Simón Bolívar: Liberator of South America, Universal Humanist

17 July 2012

Bronze statue of Simon Bolivar (State Dept.)

Cities on many continents have statues and busts of Simón Bolívar, leader of South America's struggle for independence from Spain, because he embodied universal ideals for freedom. Bolívar's revolutionary idealism will be commemorated widely as his July 24 birthday approaches.

Statues and busts of this man, known as The Liberator, adorn cities not only throughout the Americas but also, intriguingly, in Europe and the Middle East.

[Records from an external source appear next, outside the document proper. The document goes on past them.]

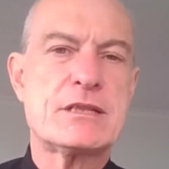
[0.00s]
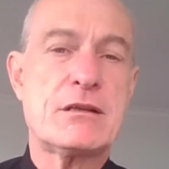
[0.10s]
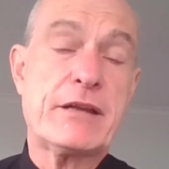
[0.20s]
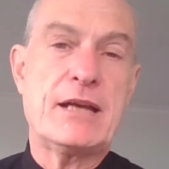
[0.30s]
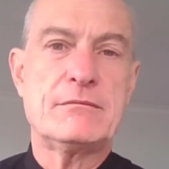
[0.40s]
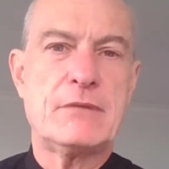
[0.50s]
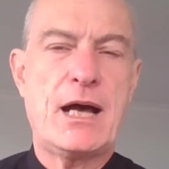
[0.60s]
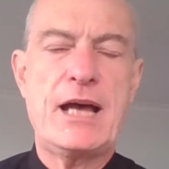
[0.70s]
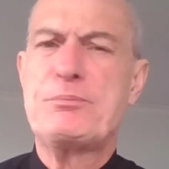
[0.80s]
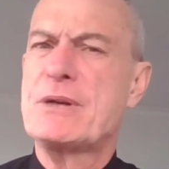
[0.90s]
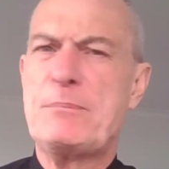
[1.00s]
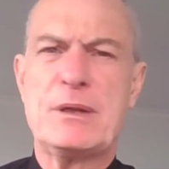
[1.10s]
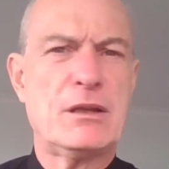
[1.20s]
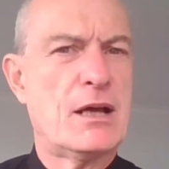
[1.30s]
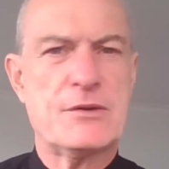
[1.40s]
I said, okay, I've put up a
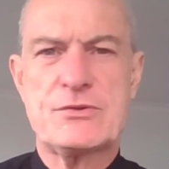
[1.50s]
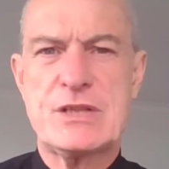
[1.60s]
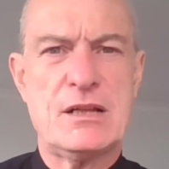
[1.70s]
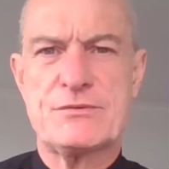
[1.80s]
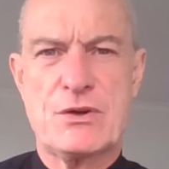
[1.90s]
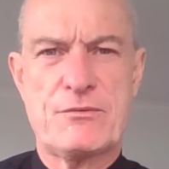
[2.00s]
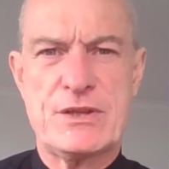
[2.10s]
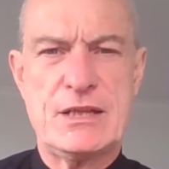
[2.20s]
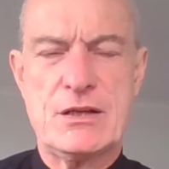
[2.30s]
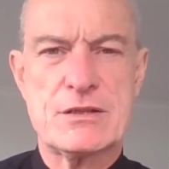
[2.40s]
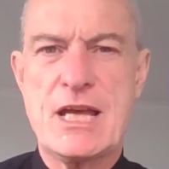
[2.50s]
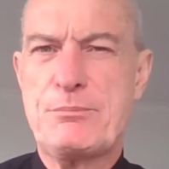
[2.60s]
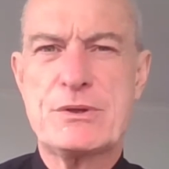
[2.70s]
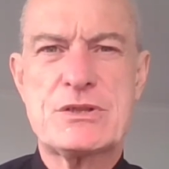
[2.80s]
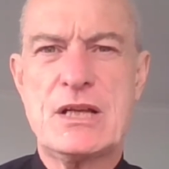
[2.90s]
lot of shelves over the years. I
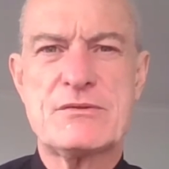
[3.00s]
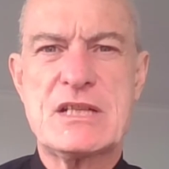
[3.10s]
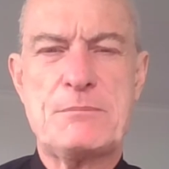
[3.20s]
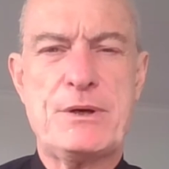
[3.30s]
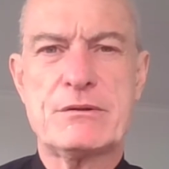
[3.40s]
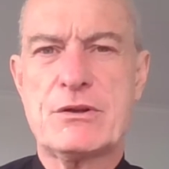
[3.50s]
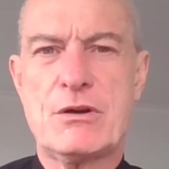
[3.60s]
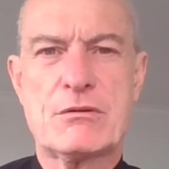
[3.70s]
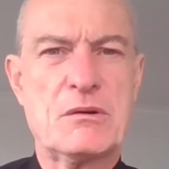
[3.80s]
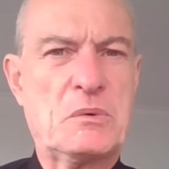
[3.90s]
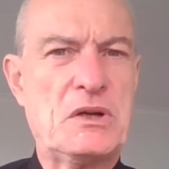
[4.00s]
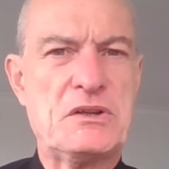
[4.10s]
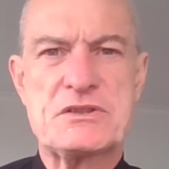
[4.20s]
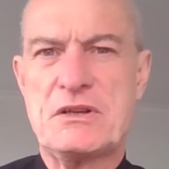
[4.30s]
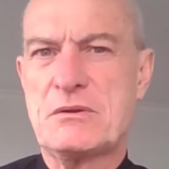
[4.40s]
put shelves up on concrete
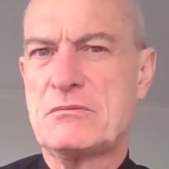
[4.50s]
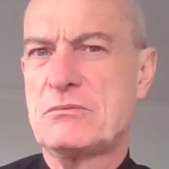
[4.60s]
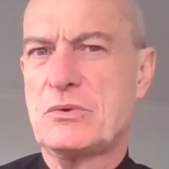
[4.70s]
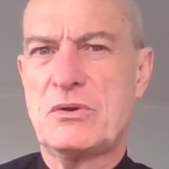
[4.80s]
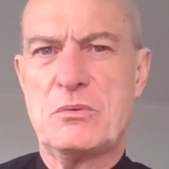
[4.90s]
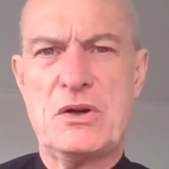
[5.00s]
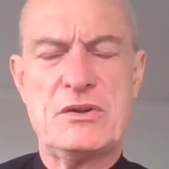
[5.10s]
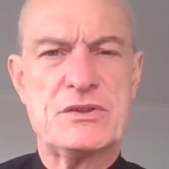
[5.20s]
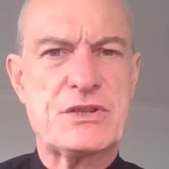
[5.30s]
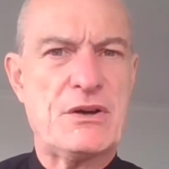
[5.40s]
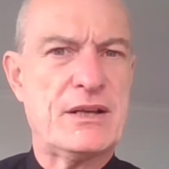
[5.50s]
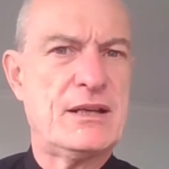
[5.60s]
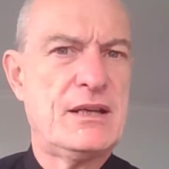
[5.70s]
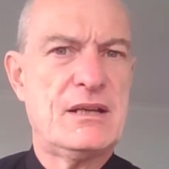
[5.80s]
walls, on wooden walls, on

Likenesses of Simón Bolívar are part of the landscape in the six modern Latin American countries that revere him for leading their independence struggle against Spain in the 19th century. But he is also memorialized in bronze in the streets of New York; San Francisco; Cadiz, Spain; Bolivar, Missouri; Cairo; and Tehran, Iran, to name a few. The statue pictured here is one of two in Washington.

Not only was Bolívar motivated by a desire to throw off the yoke of Spanish imperialism, but he wanted to extend freedom to all humans. He freed slaves in South America 40 years before the U.S. Civil War and enacted laws to protect the environment, wildlife and native populations.

As his birthday, July 24, approaches, what The Liberator of South America stood for will be remembered on many continents.